La ville de Duékoué, dans l’Ouest du pays a connu, dans la nuit de mardi à mercredi, une tragédie qui a fait plus d’une cinquantaine de morts et de nombreux blessés. Des batailles autour du foncier rural seraient à l’origine du drame qui intervient dans une Côte d’Ivoire qui cherche le chemin de la paix.
«Quarante et un morts, soixante-quatre blessés, onze corps calcinés et une trentaine de cases incendiées », c’est le triste bilan, de la tuerie qui s’est déroulée, dans la banlieue Nord de Duékoué, dans l’Ouest de la Côte d’Ivoire, dans la nuit du mardi à mercredi derniers. L’information a été donnée par le lieutenant-colonel Yao Yao Jules, porte-parole des Forces de défense et de sécurité. Selon lui, les attaquants se sont servis d’armes à feux et d’armes blanches pour perpétrer leurs méfaits dans les villages de Petit Duékoué et de Guetrozon. Si les agresseurs n’ont pas encore été officiellement identifiés, plusieurs témoins parlent de Dozos. Les Dozos sont des chasseurs d’élite aux pouvoirs magiques en pays mandingue (on retrouve les mandingues dans le Nord de la Côte d’Ivoire) parmi lesquels nombre d’imposteurs se glissent souvent en arborant leur tenue vestimentaire très distinctive.
Une affaire d’intérêts et de terres
Ce carnage serait, selon plusieurs observateurs, le résultat d’une tension grandissante qui perdure dans cette ville cacaoyère et caféière qui compte entre 50 et 70 000 habitants.

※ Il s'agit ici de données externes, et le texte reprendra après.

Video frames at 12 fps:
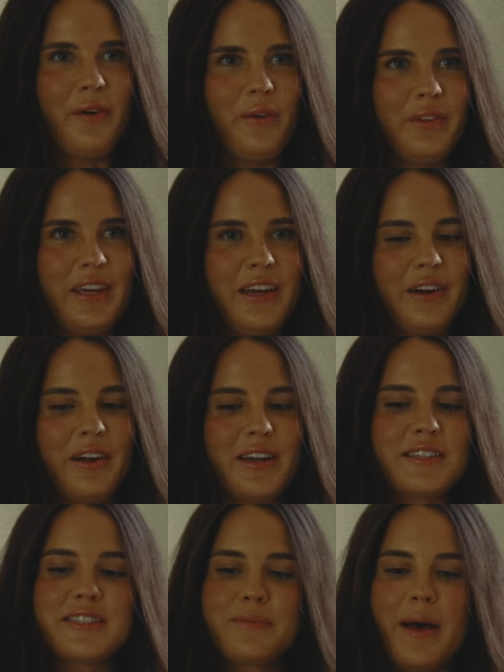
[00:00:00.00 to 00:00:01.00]
only are
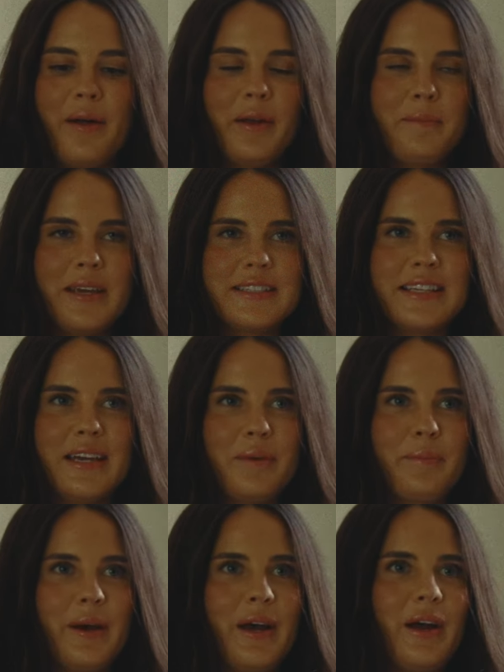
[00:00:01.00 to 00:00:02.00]
going to smell
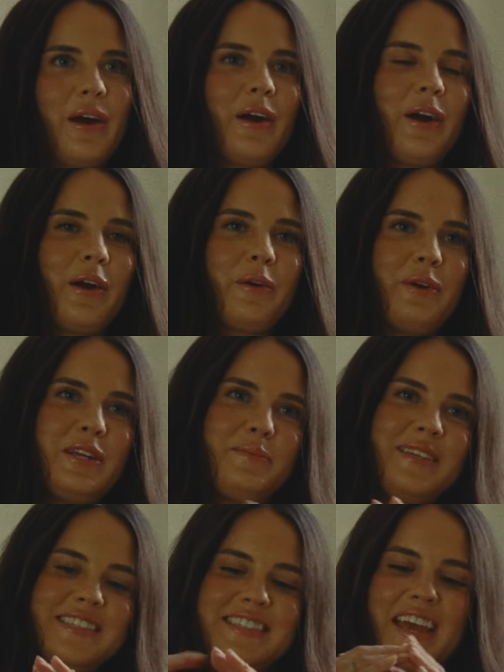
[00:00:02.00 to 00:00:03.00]
amazing but are going to
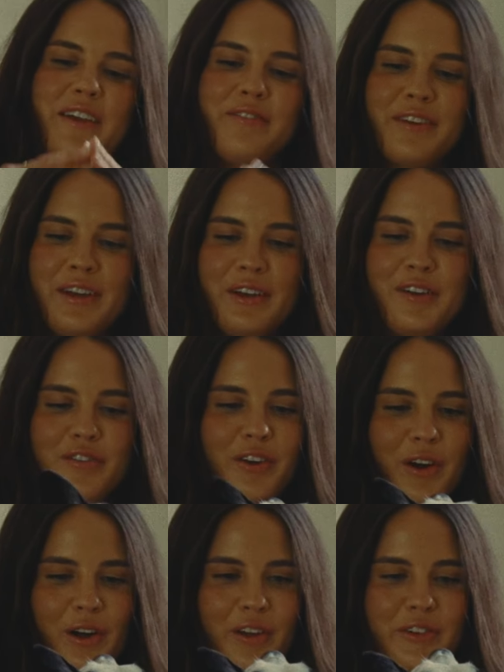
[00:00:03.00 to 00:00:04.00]
be safe for
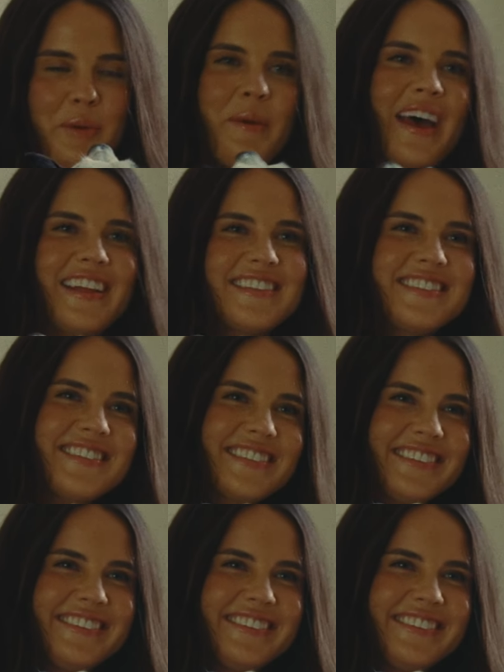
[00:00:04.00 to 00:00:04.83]
all of your pets.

A l’origine de cette situation, le foncier rural. Les autochtones – les Wé et les Guéré – sont en conflit, notamment depuis 1997, avec les allogènes ivoiriens ou étrangers – Senoufo (Nord), Baoulé (Centre) ou Burkinabé – qui se disputent les terres cultivables. Des terres qui s’amenuisent notamment du fait de la disparition de la forêt (milieu propice à la culture du café et du cacao) et compte tenu de la croissance de la population. Une situation qui est, semble-t-il, fortement instrumentalisée par les politiciens locaux qui en font une question ethnique. Un sujet, qui depuis quelques années maintenant, met très vite le feu aux poudres dans une Côte d’Ivoire en crise.
Une enquête policière est actuellement conduite pour déterminer les responsables de ce massacre. Ce drame intervient à l’heure où la Côte d’Ivoire divisée en deux, entre les rebelles et le pouvoir, tente de poser inexorablement les jalons de la paix. Une paix que le pays appelle, certes de tous ses vœux, mais qui ne mettra pas de si tôt fin à des antagonismes, qui tiennent parfois à de simples conflits d’intérêts entre des populations d’origines ethniques diverses, qui vivaient auparavant en bonne entente.